(Collected data entries)
Segment Open

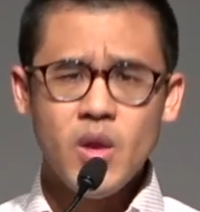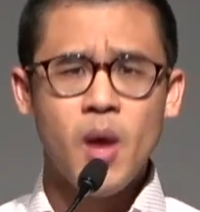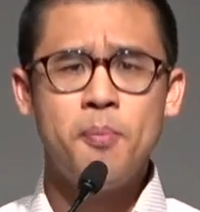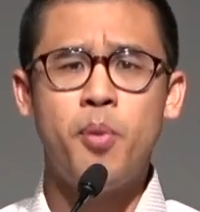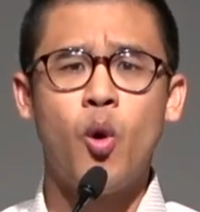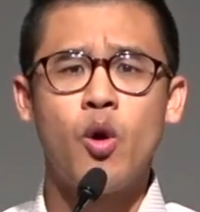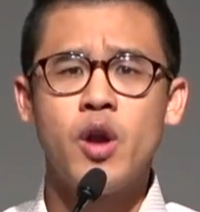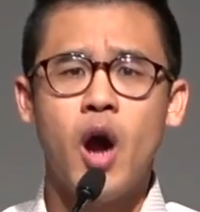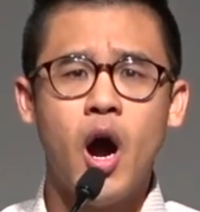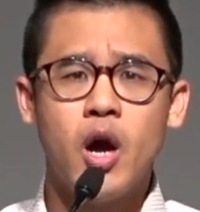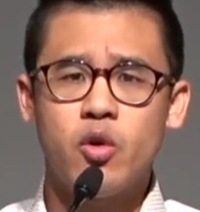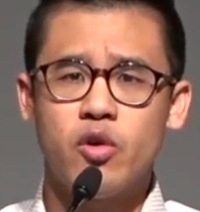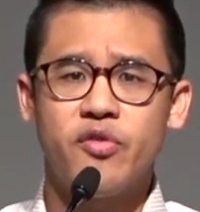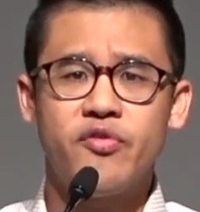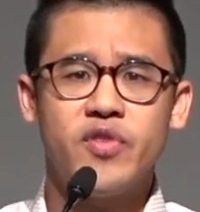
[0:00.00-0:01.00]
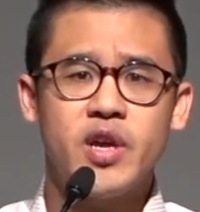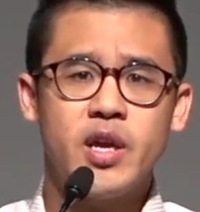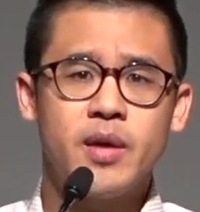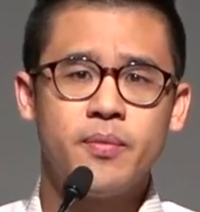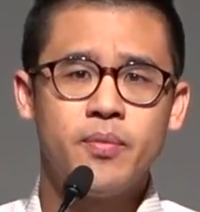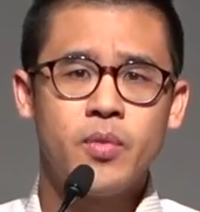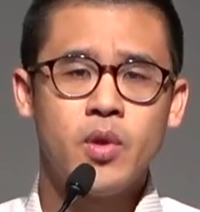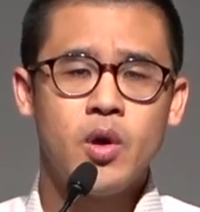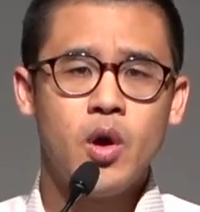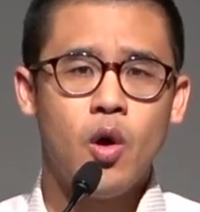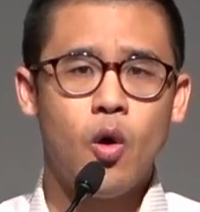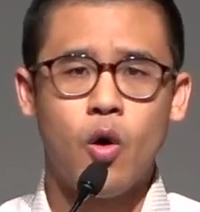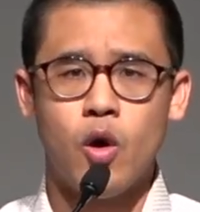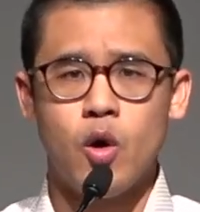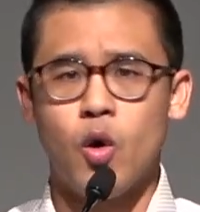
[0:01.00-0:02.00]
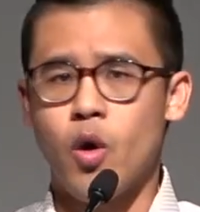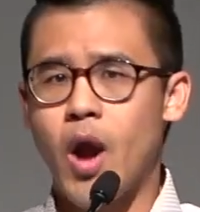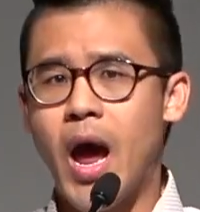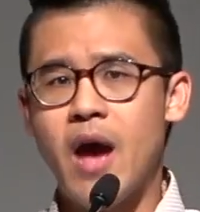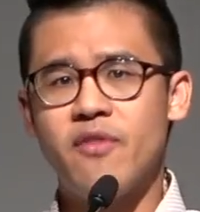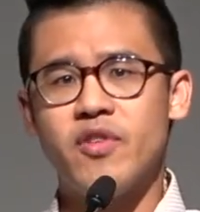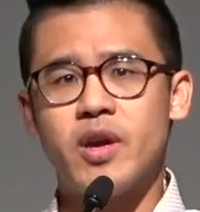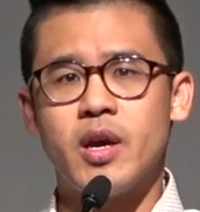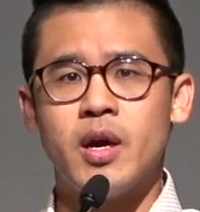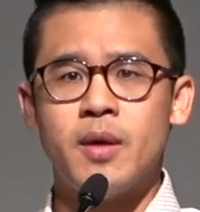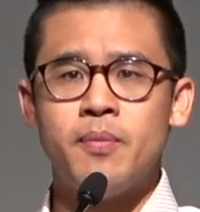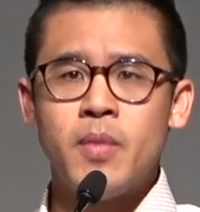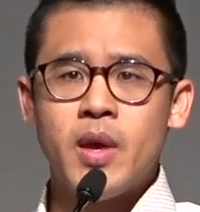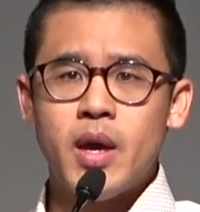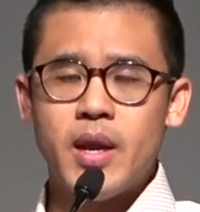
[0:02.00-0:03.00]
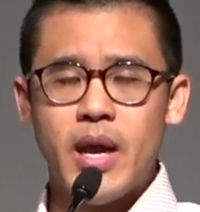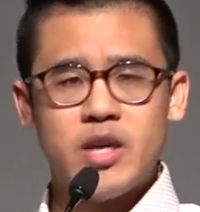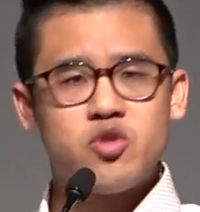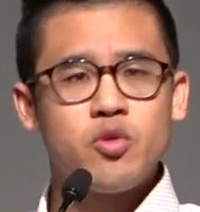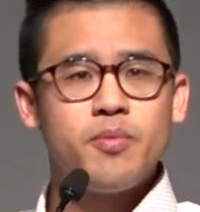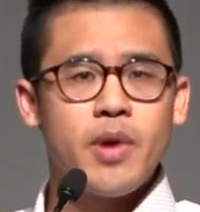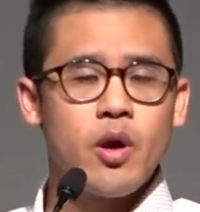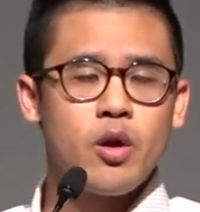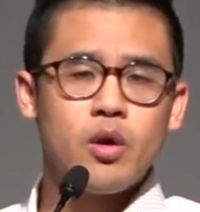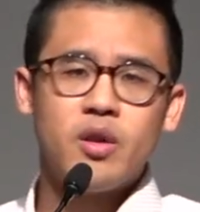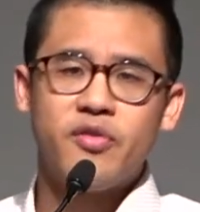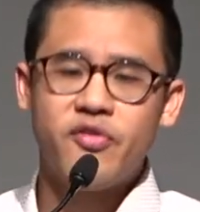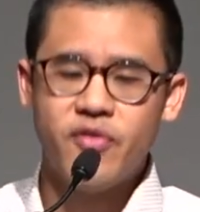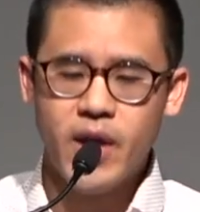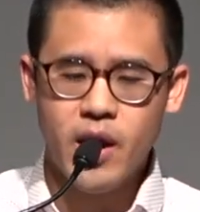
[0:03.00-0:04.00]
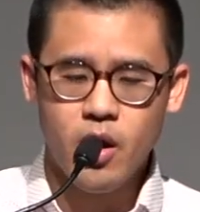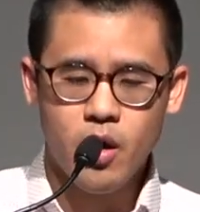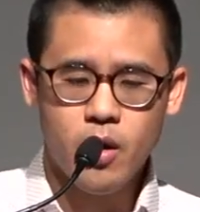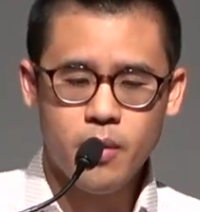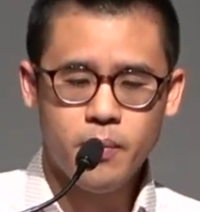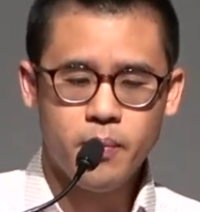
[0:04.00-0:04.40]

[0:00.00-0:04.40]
pornography or having an extramarital affair.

Segment Closed

▶ **INSTRUCTIONS TO FOLLOW**
Repeat exactly the lines from the one holding "[0:02.00-0:03.00]" through the last line of the entries, both included; the pictures do not belong in the copy.

▶ **SOLUTION FOR THIS EXERCISE**
[0:02.00-0:03.00]
[0:03.00-0:04.00]
[0:04.00-0:04.40]

[0:00.00-0:04.40]
pornography or having an extramarital affair.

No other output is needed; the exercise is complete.